Records from a data source
Content starts
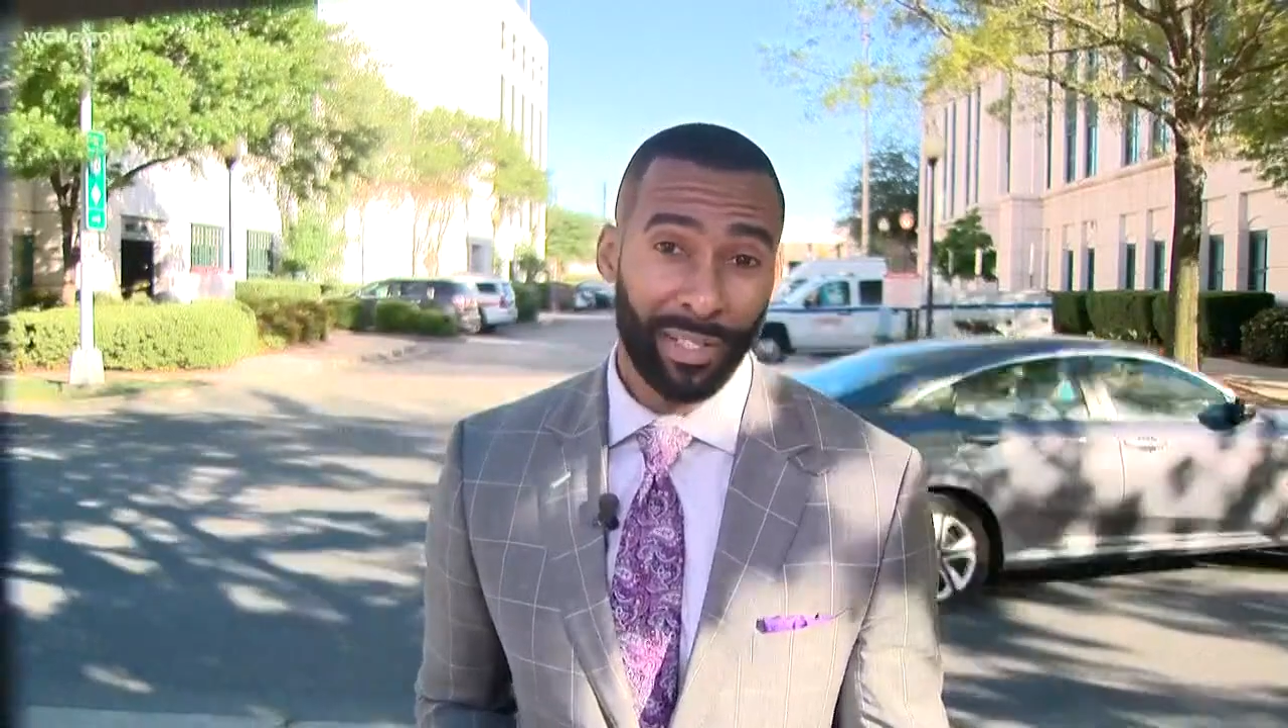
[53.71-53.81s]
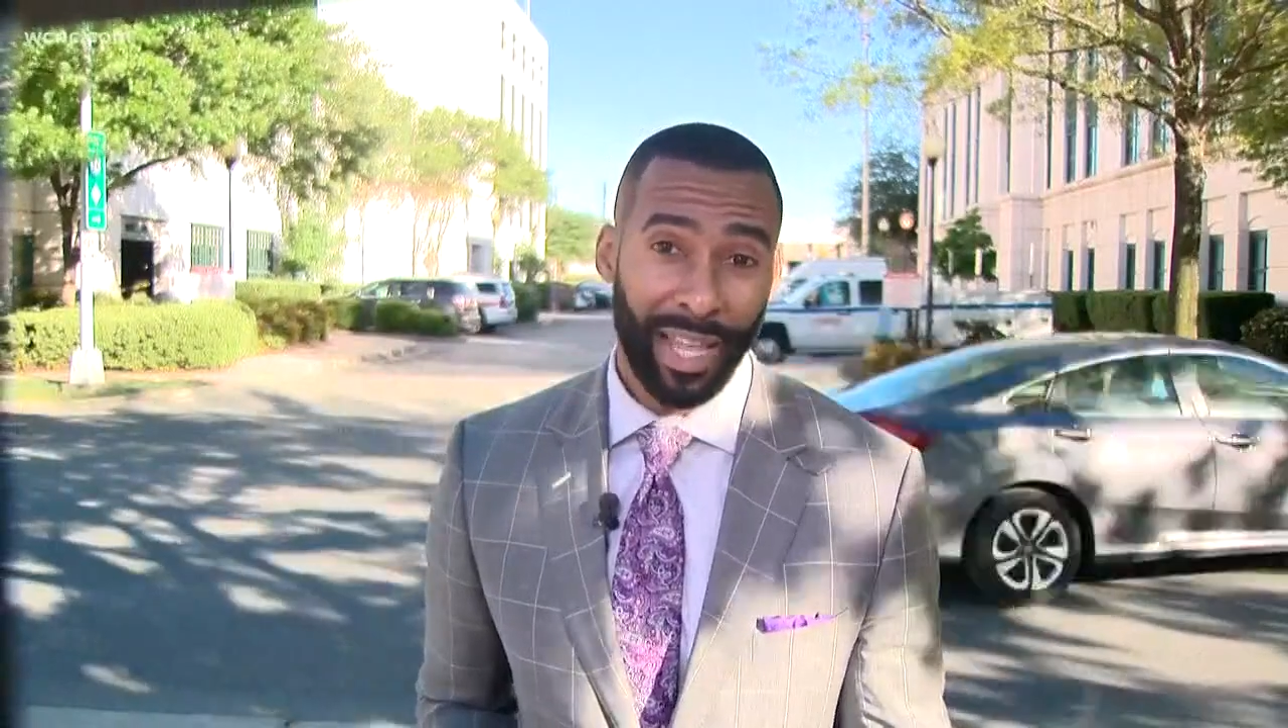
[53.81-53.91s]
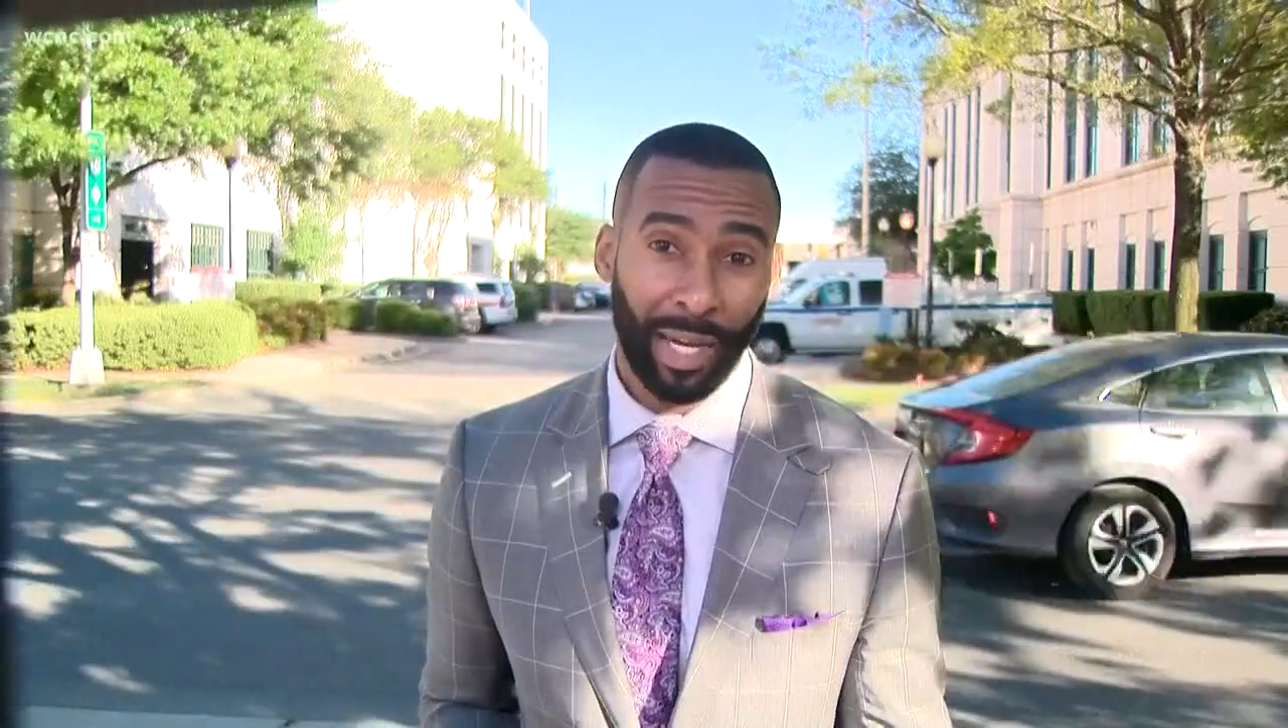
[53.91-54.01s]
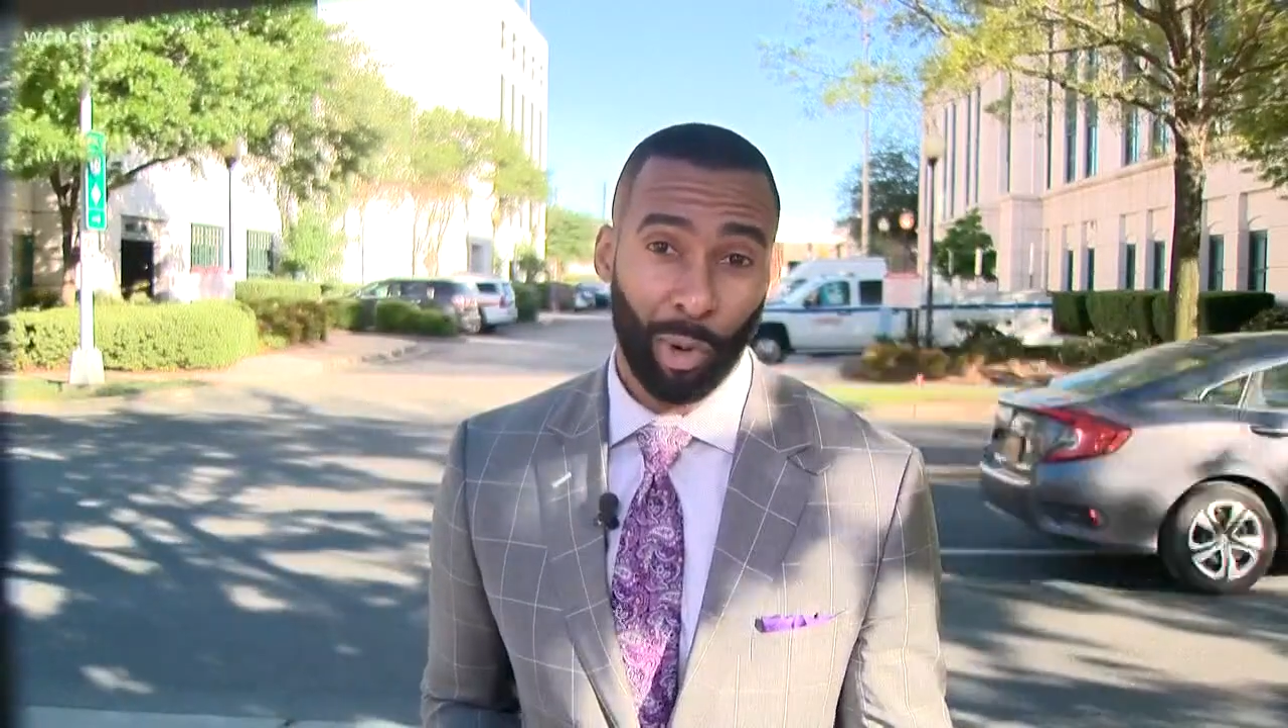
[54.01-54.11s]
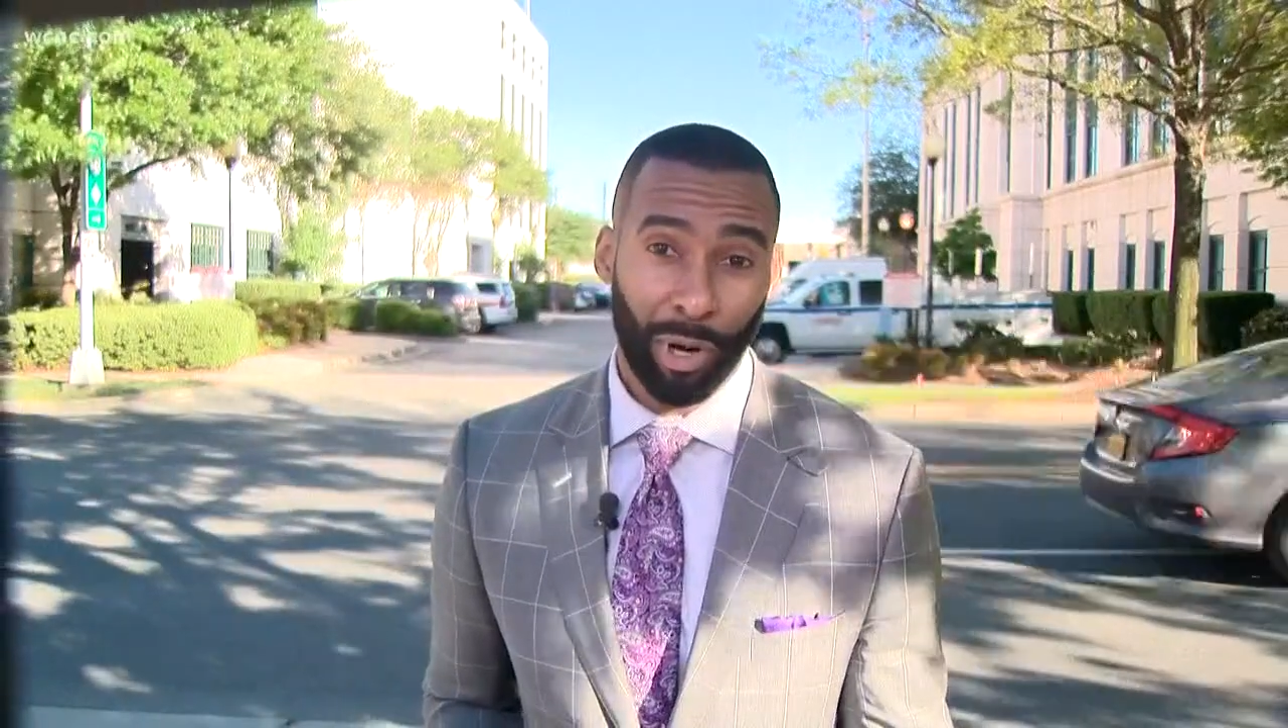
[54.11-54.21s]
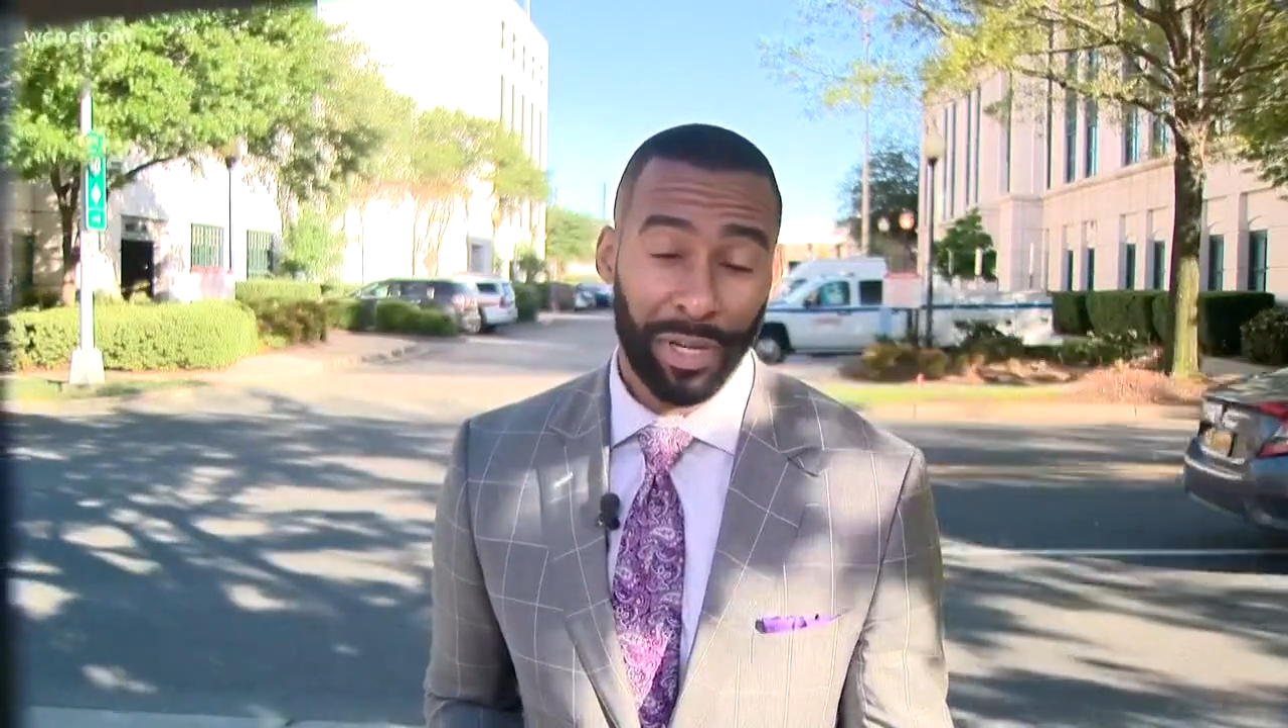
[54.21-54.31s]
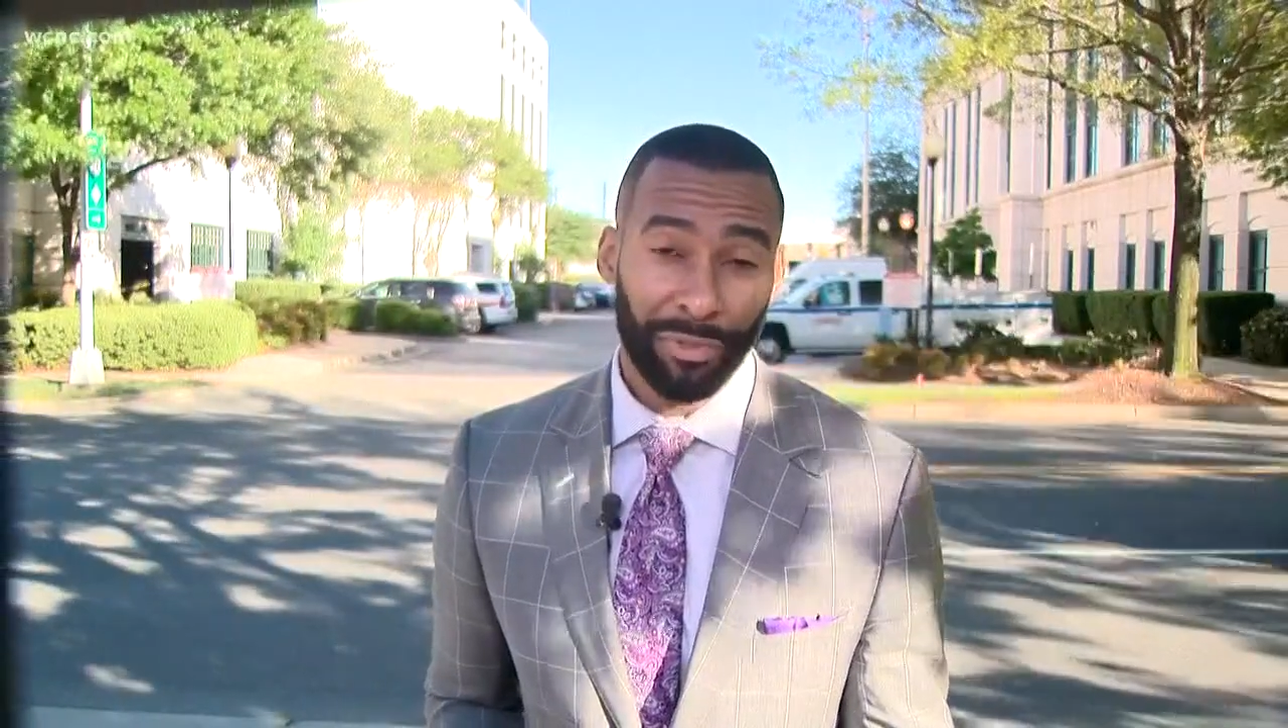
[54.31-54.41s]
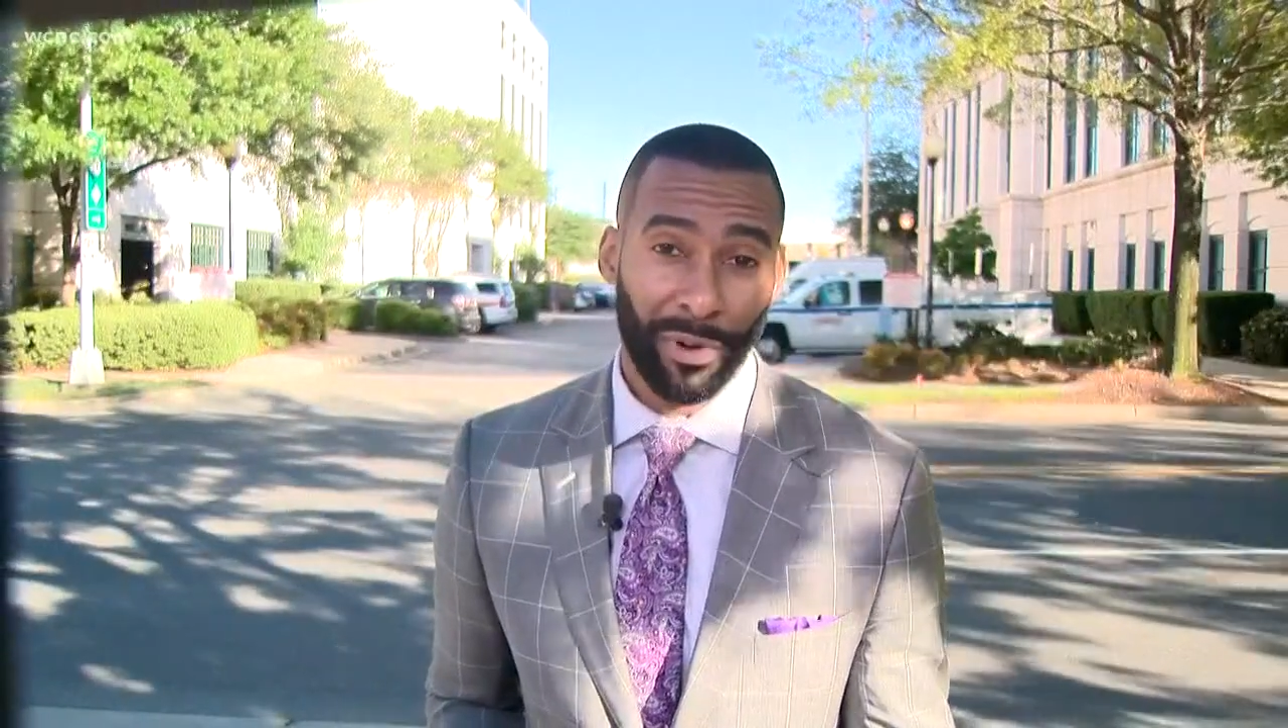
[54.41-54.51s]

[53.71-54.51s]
Dequarius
Content ends
Each record is to be copied word for word, with no images carried over.

* Task output
[53.71-53.81s]
[53.81-53.91s]
[53.91-54.01s]
[54.01-54.11s]
[54.11-54.21s]
[54.21-54.31s]
[54.31-54.41s]
[54.41-54.51s]

[53.71-54.51s]
Dequarius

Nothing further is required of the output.